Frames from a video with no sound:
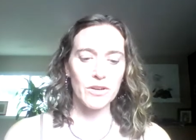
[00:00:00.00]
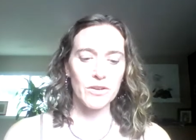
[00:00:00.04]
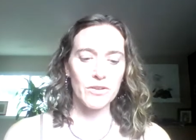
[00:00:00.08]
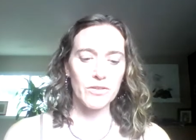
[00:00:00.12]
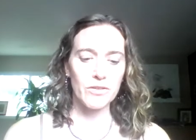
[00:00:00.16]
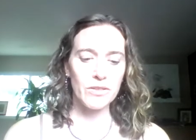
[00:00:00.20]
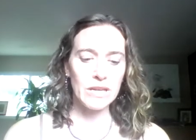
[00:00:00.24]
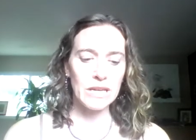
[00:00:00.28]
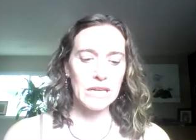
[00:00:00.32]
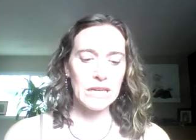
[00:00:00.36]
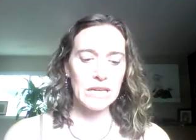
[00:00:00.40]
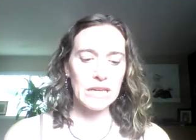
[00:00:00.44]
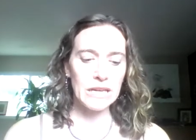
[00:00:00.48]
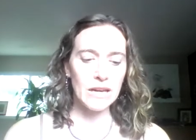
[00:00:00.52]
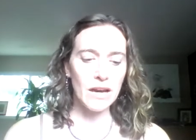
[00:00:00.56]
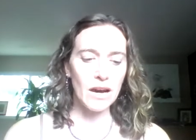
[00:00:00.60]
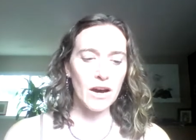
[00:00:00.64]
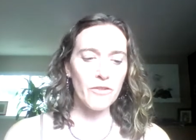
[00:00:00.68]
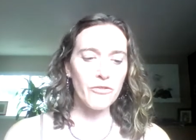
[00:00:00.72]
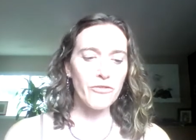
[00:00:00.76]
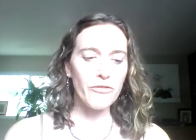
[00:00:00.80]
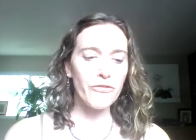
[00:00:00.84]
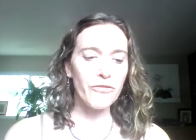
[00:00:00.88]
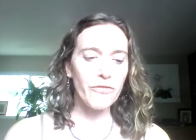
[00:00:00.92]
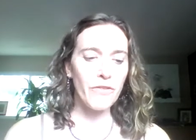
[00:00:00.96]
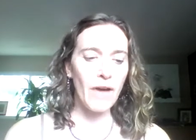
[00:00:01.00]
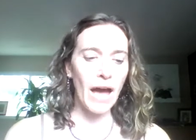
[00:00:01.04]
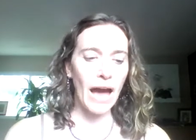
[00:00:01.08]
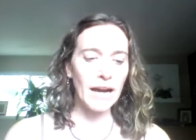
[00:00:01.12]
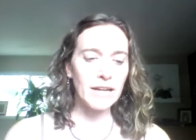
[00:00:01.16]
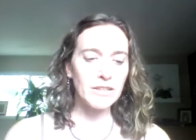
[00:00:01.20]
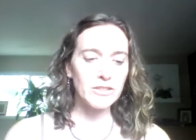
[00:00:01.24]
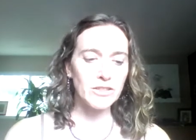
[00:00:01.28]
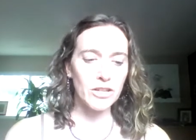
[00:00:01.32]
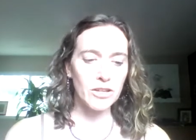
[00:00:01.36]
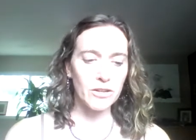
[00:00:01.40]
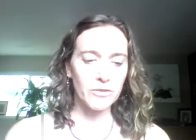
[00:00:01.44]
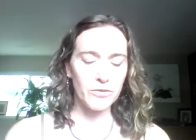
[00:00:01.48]
the
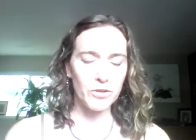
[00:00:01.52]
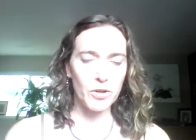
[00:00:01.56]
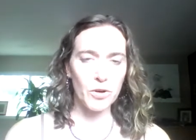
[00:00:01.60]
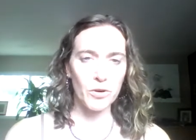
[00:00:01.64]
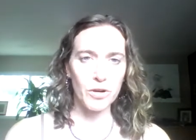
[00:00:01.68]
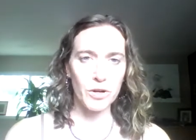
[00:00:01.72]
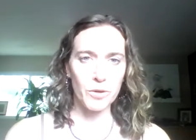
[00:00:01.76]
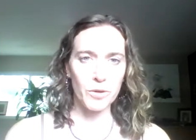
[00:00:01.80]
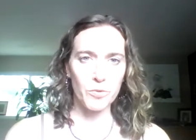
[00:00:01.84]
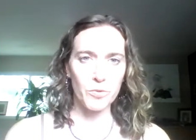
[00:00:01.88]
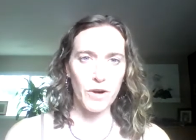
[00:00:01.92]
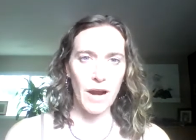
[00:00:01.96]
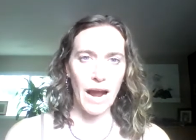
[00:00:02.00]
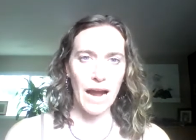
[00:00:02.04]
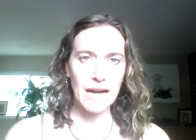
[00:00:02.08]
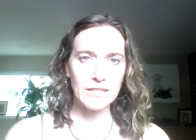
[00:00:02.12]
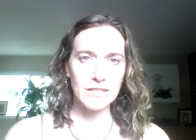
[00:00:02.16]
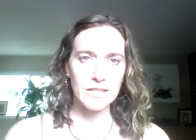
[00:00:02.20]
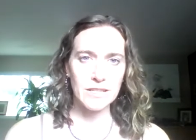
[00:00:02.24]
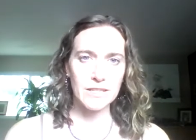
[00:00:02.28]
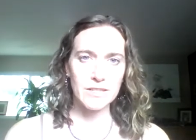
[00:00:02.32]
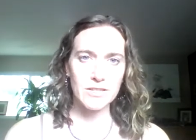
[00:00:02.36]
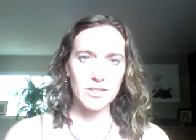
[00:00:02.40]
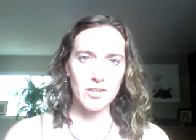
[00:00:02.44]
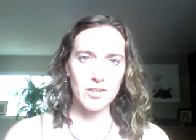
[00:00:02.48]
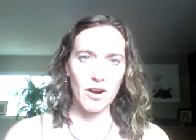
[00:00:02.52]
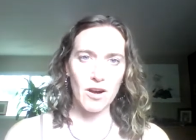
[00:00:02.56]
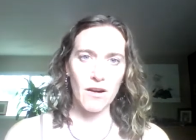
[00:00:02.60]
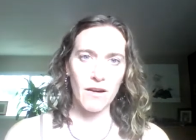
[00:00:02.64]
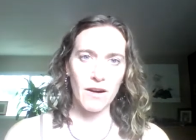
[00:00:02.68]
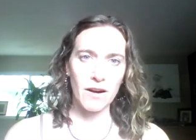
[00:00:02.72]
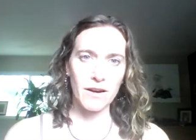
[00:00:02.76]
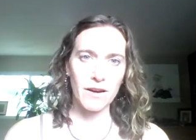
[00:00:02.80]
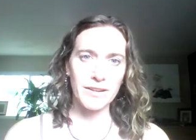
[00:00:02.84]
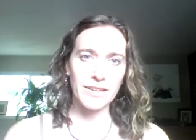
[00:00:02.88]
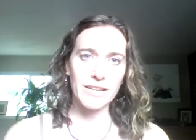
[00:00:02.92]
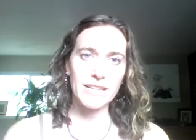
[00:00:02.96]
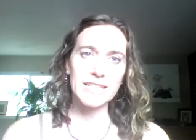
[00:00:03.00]
effect of yoga practice
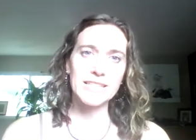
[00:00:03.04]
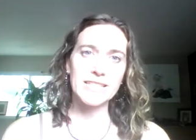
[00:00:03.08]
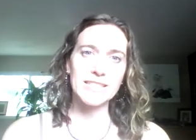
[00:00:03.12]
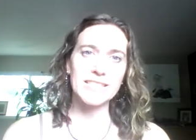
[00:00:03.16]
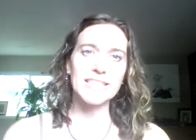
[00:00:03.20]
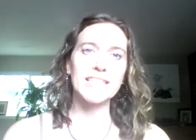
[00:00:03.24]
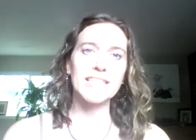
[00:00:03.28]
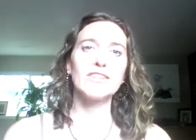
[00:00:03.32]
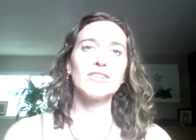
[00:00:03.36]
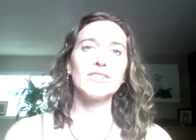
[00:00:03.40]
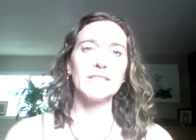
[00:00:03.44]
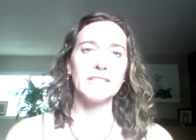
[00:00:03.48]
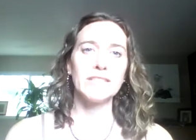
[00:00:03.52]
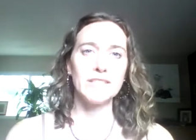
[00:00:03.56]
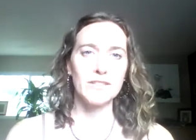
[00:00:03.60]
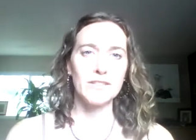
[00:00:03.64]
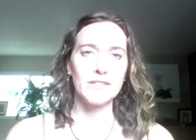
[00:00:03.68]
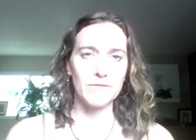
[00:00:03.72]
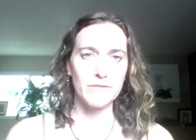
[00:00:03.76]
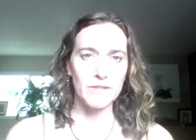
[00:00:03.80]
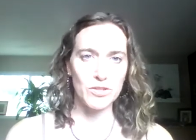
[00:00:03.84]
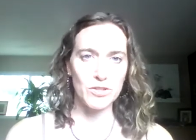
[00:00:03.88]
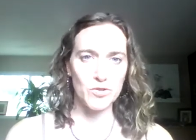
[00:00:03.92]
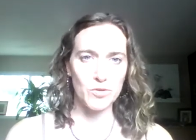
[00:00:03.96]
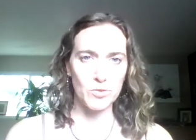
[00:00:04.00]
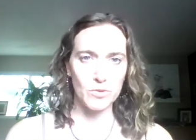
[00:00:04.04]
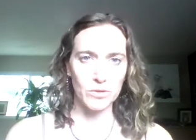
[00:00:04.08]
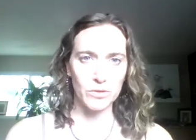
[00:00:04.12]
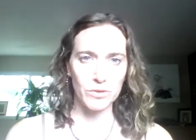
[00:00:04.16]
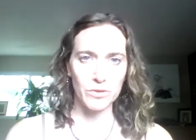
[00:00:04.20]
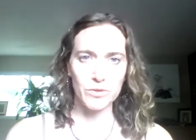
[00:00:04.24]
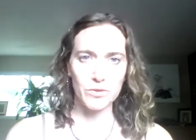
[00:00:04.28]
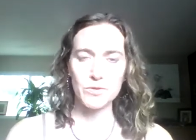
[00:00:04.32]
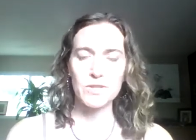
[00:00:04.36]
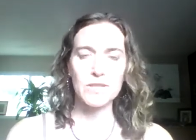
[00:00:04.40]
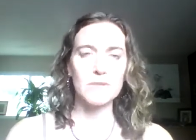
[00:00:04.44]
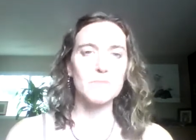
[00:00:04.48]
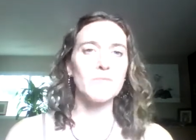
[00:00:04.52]
on a single individual
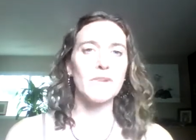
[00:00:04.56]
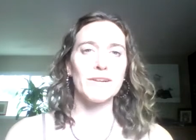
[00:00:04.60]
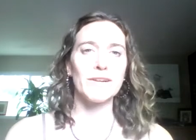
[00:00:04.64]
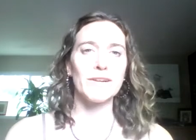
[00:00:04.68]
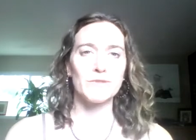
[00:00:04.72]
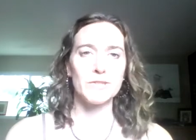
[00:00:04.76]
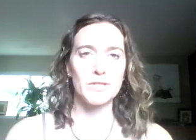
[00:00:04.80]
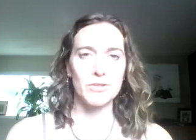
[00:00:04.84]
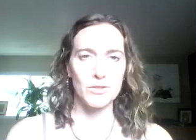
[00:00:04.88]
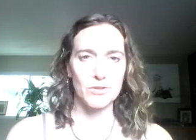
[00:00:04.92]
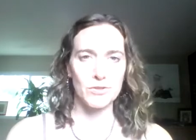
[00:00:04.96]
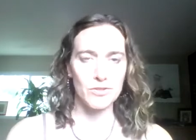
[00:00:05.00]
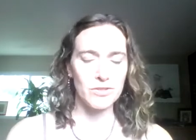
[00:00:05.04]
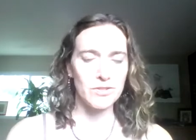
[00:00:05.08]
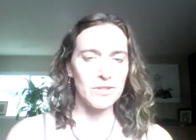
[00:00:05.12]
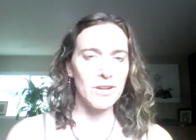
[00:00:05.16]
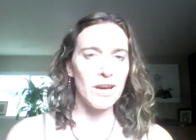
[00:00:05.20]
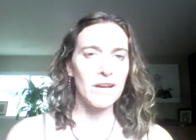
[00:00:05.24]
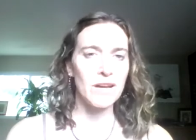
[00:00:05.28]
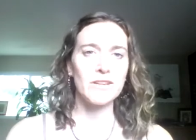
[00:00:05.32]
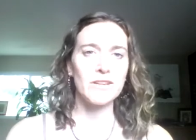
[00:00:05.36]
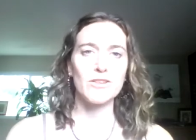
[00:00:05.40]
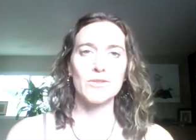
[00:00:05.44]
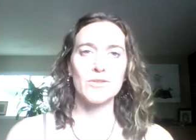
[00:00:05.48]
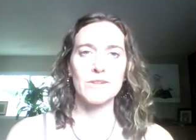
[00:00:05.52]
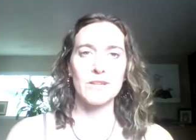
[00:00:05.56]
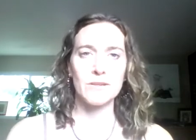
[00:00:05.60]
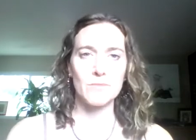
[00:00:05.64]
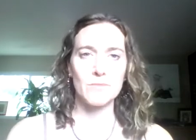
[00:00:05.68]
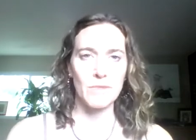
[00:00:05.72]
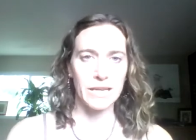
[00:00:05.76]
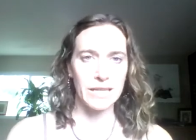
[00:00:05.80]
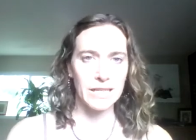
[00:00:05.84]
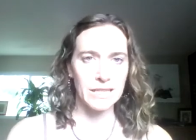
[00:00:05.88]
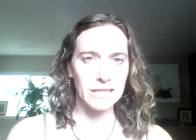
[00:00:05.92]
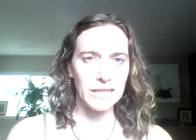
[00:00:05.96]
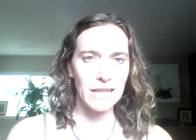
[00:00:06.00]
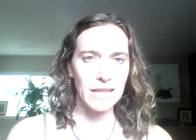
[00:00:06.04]
who's in my research study or in
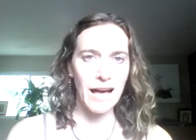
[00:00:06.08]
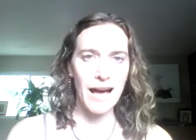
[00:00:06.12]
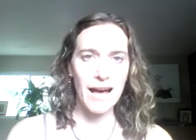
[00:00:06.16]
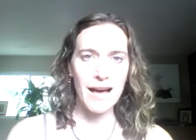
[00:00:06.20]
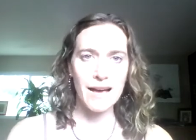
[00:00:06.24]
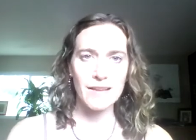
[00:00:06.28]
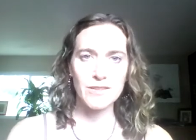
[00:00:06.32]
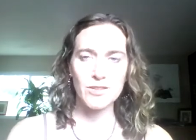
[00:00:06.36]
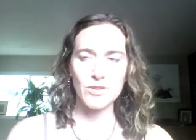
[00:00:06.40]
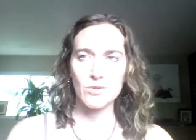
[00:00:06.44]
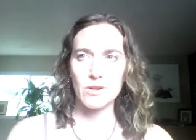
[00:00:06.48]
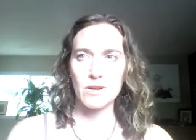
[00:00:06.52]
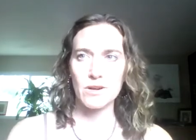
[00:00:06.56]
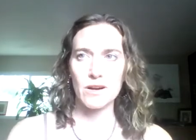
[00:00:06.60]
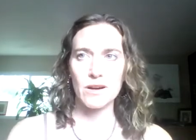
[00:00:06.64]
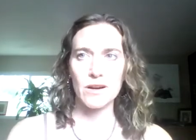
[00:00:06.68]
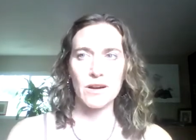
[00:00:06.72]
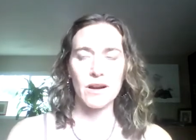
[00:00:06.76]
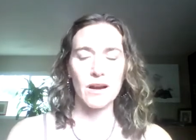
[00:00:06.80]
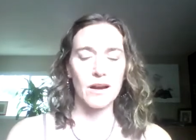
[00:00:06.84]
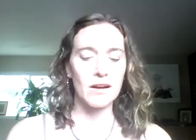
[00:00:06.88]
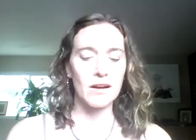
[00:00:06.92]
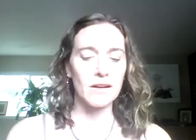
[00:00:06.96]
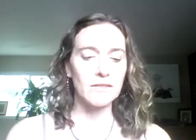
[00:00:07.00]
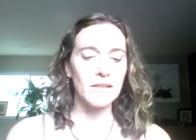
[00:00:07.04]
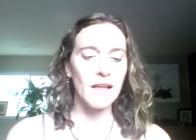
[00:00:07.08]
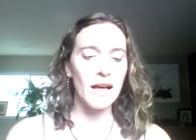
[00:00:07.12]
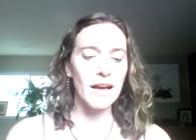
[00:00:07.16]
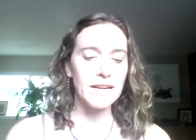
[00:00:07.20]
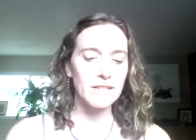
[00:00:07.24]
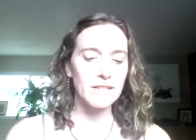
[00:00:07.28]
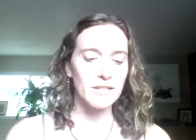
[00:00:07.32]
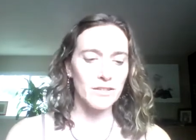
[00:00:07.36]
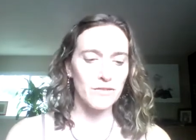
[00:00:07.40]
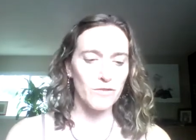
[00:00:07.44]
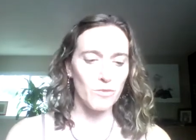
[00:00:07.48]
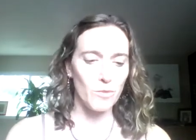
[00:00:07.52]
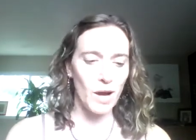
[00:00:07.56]
my class or a
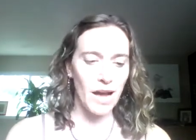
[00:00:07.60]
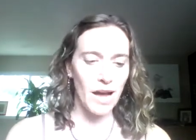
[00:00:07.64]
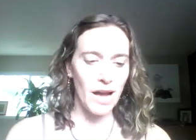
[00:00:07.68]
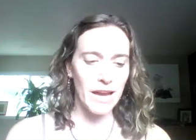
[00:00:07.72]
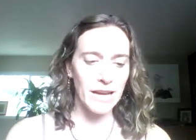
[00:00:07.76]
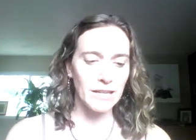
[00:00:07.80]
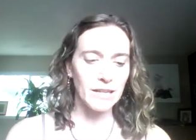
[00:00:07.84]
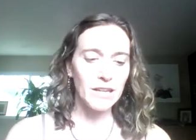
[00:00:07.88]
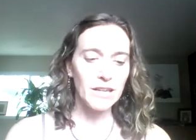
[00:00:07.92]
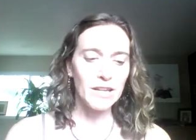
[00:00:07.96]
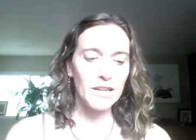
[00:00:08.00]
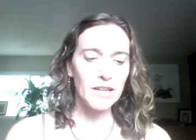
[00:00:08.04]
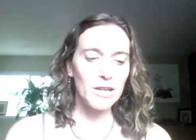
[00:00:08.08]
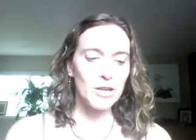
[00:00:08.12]
client of mine,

□ □ □ □ □ □ □

No picture is to be printed. Output exactly the lines above from the line containing "[00:00:02.04]" through the line containing "[00:00:03.40]".

[00:00:02.04]
[00:00:02.08]
[00:00:02.12]
[00:00:02.16]
[00:00:02.20]
[00:00:02.24]
[00:00:02.28]
[00:00:02.32]
[00:00:02.36]
[00:00:02.40]
[00:00:02.44]
[00:00:02.48]
[00:00:02.52]
[00:00:02.56]
[00:00:02.60]
[00:00:02.64]
[00:00:02.68]
[00:00:02.72]
[00:00:02.76]
[00:00:02.80]
[00:00:02.84]
[00:00:02.88]
[00:00:02.92]
[00:00:02.96]
[00:00:03.00]
effect of yoga practice
[00:00:03.04]
[00:00:03.08]
[00:00:03.12]
[00:00:03.16]
[00:00:03.20]
[00:00:03.24]
[00:00:03.28]
[00:00:03.32]
[00:00:03.36]
[00:00:03.40]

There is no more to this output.